───── Provided data
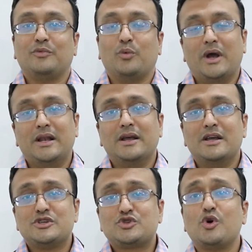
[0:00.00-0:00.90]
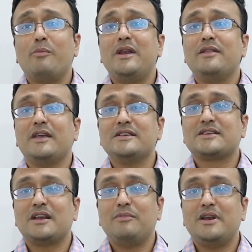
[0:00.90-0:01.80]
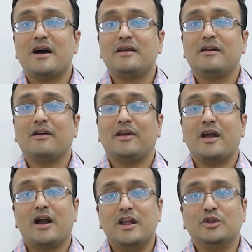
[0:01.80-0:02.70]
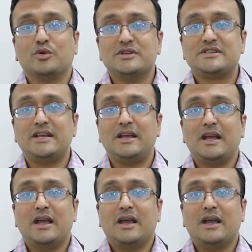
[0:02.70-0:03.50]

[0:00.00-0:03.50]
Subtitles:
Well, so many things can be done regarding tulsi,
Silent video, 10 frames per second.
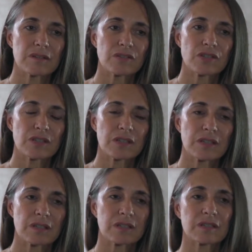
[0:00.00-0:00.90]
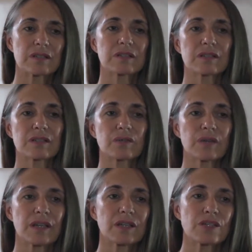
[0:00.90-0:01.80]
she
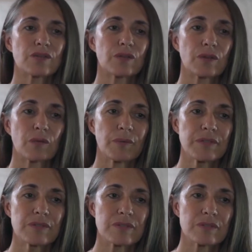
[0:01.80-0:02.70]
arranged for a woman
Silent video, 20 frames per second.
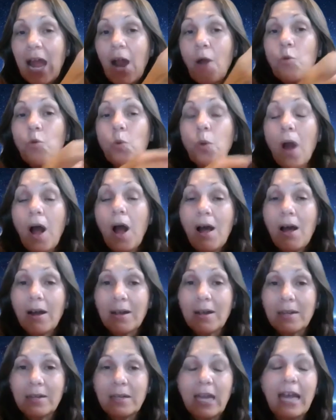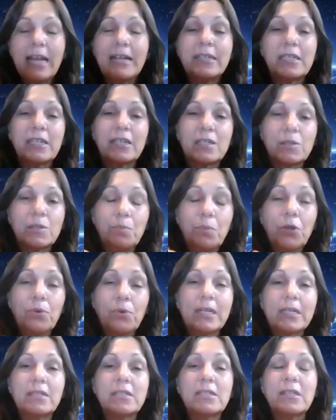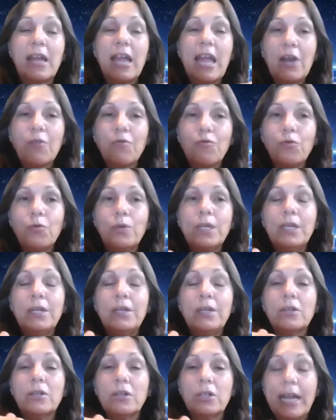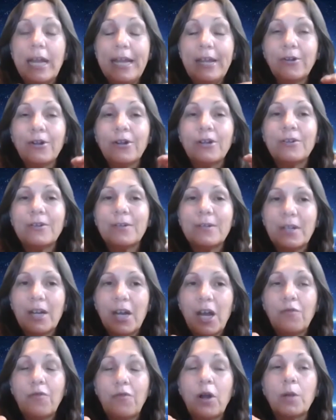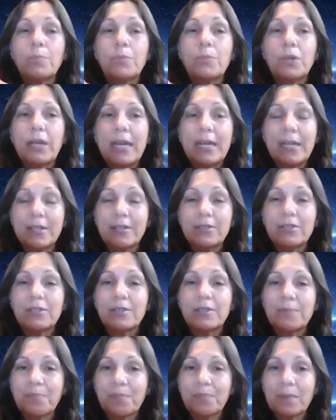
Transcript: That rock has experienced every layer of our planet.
──────────
───── Provided data
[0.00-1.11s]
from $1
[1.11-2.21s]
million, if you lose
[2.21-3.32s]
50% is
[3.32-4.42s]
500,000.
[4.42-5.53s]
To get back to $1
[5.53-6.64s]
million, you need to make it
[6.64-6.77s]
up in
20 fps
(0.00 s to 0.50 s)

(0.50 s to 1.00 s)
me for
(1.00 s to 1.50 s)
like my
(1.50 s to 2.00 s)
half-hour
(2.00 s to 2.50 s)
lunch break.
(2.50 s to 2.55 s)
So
──────────
Search the data for "frames". Copy each line that has it.

Silent video, 10 frames per second.
Silent video, 20 frames per second.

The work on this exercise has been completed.